[Opening DATA TO EXAMINE section]
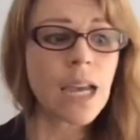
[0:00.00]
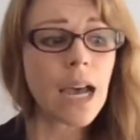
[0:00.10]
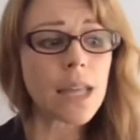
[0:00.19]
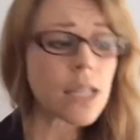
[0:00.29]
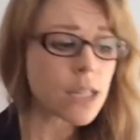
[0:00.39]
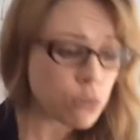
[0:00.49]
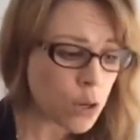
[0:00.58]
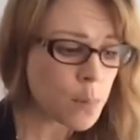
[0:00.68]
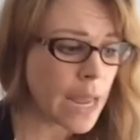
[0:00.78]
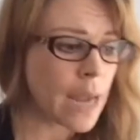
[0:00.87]
And the
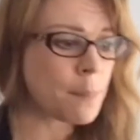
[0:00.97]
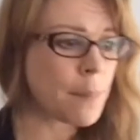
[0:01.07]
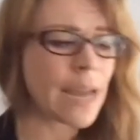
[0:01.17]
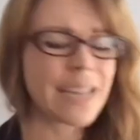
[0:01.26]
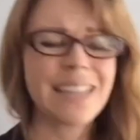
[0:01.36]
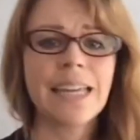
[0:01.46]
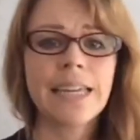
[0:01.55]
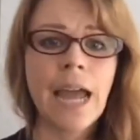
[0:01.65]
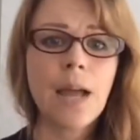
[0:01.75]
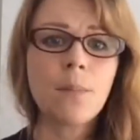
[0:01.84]
group came back and they
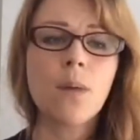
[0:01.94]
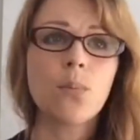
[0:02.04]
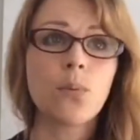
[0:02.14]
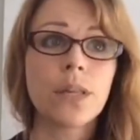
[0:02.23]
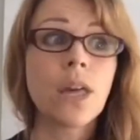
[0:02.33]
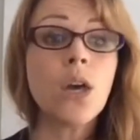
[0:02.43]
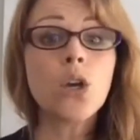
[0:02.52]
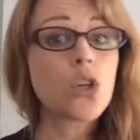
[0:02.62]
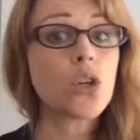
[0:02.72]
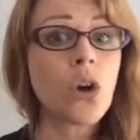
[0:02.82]
came up with
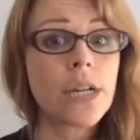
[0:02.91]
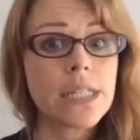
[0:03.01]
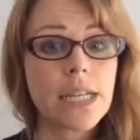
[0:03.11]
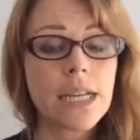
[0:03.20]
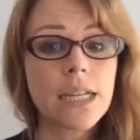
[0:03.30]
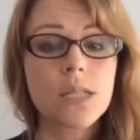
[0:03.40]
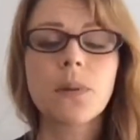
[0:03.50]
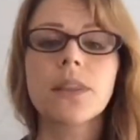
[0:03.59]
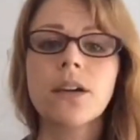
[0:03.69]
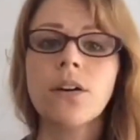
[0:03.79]
good ideas,
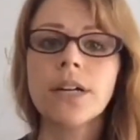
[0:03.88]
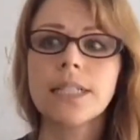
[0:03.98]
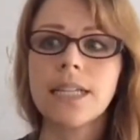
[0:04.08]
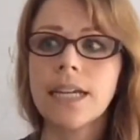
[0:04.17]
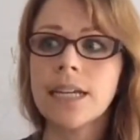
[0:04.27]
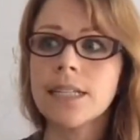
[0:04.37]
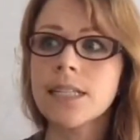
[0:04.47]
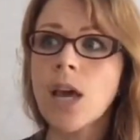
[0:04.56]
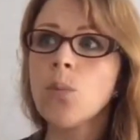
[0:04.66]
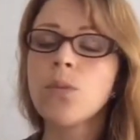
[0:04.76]
but the
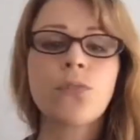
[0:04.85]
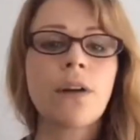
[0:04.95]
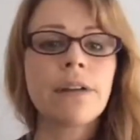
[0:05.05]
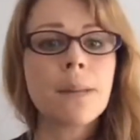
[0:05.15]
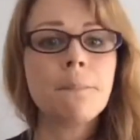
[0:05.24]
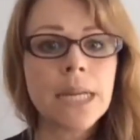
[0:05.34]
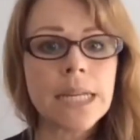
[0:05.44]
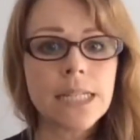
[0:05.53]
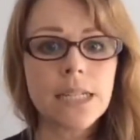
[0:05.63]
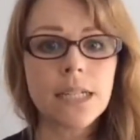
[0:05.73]
ideas were very
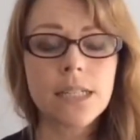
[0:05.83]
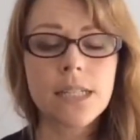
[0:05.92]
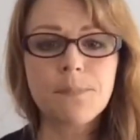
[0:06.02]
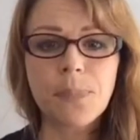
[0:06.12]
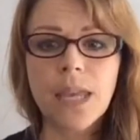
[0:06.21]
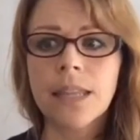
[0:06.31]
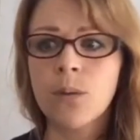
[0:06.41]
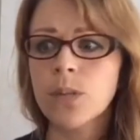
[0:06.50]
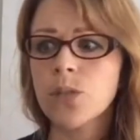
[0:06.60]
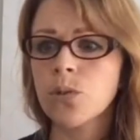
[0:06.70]
immediate. And they
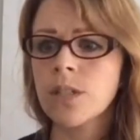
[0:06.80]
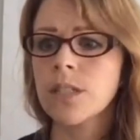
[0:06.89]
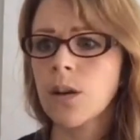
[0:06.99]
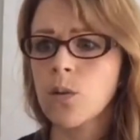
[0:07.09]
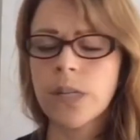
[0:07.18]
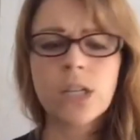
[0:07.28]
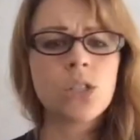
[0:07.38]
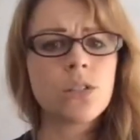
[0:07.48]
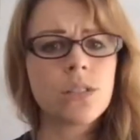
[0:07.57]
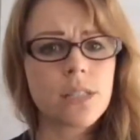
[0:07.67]
were sort of saying, oh, we
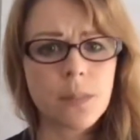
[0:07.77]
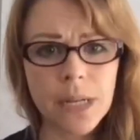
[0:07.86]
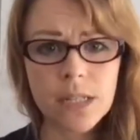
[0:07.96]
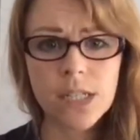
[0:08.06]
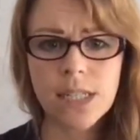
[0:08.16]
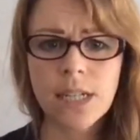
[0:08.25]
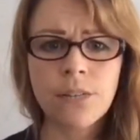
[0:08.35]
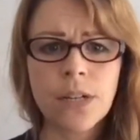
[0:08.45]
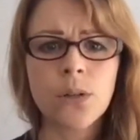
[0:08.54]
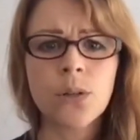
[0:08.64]
could use it to make
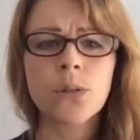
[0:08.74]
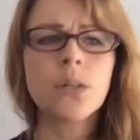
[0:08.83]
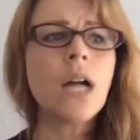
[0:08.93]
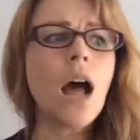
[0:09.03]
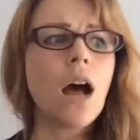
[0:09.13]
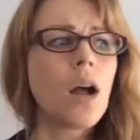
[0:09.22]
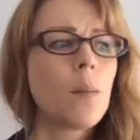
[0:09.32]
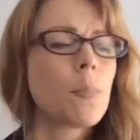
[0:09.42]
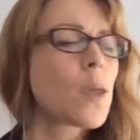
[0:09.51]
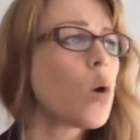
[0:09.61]
cereal,
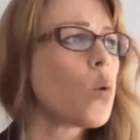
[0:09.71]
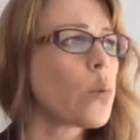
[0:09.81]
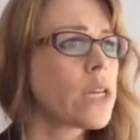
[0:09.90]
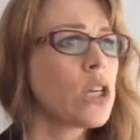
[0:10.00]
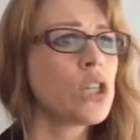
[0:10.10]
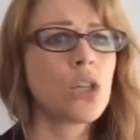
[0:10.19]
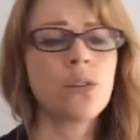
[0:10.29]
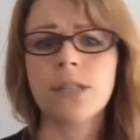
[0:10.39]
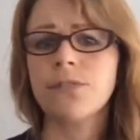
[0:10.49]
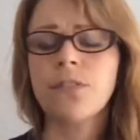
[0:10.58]
um, or we could
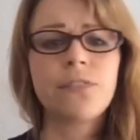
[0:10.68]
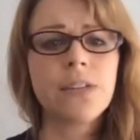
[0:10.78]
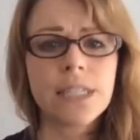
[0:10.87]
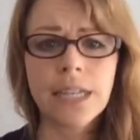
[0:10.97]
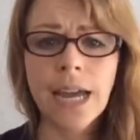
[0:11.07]
use it for feeding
[Closing DATA TO EXAMINE section]
**YOUR ASSIGNMENT**
Transcribe every entry exactly, omitting pictures.

**OUTPUT FOR THIS TASK**
[0:00.00]
[0:00.10]
[0:00.19]
[0:00.29]
[0:00.39]
[0:00.49]
[0:00.58]
[0:00.68]
[0:00.78]
[0:00.87]
And the
[0:00.97]
[0:01.07]
[0:01.17]
[0:01.26]
[0:01.36]
[0:01.46]
[0:01.55]
[0:01.65]
[0:01.75]
[0:01.84]
group came back and they
[0:01.94]
[0:02.04]
[0:02.14]
[0:02.23]
[0:02.33]
[0:02.43]
[0:02.52]
[0:02.62]
[0:02.72]
[0:02.82]
came up with
[0:02.91]
[0:03.01]
[0:03.11]
[0:03.20]
[0:03.30]
[0:03.40]
[0:03.50]
[0:03.59]
[0:03.69]
[0:03.79]
good ideas,
[0:03.88]
[0:03.98]
[0:04.08]
[0:04.17]
[0:04.27]
[0:04.37]
[0:04.47]
[0:04.56]
[0:04.66]
[0:04.76]
but the
[0:04.85]
[0:04.95]
[0:05.05]
[0:05.15]
[0:05.24]
[0:05.34]
[0:05.44]
[0:05.53]
[0:05.63]
[0:05.73]
ideas were very
[0:05.83]
[0:05.92]
[0:06.02]
[0:06.12]
[0:06.21]
[0:06.31]
[0:06.41]
[0:06.50]
[0:06.60]
[0:06.70]
immediate. And they
[0:06.80]
[0:06.89]
[0:06.99]
[0:07.09]
[0:07.18]
[0:07.28]
[0:07.38]
[0:07.48]
[0:07.57]
[0:07.67]
were sort of saying, oh, we
[0:07.77]
[0:07.86]
[0:07.96]
[0:08.06]
[0:08.16]
[0:08.25]
[0:08.35]
[0:08.45]
[0:08.54]
[0:08.64]
could use it to make
[0:08.74]
[0:08.83]
[0:08.93]
[0:09.03]
[0:09.13]
[0:09.22]
[0:09.32]
[0:09.42]
[0:09.51]
[0:09.61]
cereal,
[0:09.71]
[0:09.81]
[0:09.90]
[0:10.00]
[0:10.10]
[0:10.19]
[0:10.29]
[0:10.39]
[0:10.49]
[0:10.58]
um, or we could
[0:10.68]
[0:10.78]
[0:10.87]
[0:10.97]
[0:11.07]
use it for feeding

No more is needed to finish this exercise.